(Entries taken from a collection)
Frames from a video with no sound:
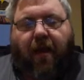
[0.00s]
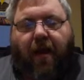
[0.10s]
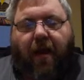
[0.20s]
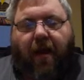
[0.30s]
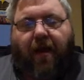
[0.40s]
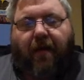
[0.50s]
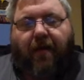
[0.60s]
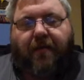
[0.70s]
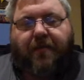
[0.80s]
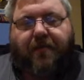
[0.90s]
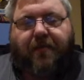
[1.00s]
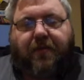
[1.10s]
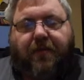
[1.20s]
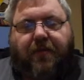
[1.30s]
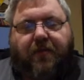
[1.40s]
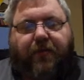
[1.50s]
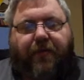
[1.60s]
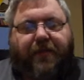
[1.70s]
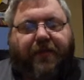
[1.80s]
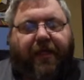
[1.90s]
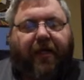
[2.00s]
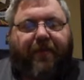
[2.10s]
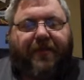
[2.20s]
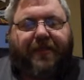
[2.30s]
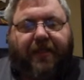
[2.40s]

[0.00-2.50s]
and George the Animal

• _Task directions_
Exact copies of all the entries are needed; output them without the pictures.

• _Output below_
Frames from a video with no sound:
[0.00s]
[0.10s]
[0.20s]
[0.30s]
[0.40s]
[0.50s]
[0.60s]
[0.70s]
[0.80s]
[0.90s]
[1.00s]
[1.10s]
[1.20s]
[1.30s]
[1.40s]
[1.50s]
[1.60s]
[1.70s]
[1.80s]
[1.90s]
[2.00s]
[2.10s]
[2.20s]
[2.30s]
[2.40s]

[0.00-2.50s]
and George the Animal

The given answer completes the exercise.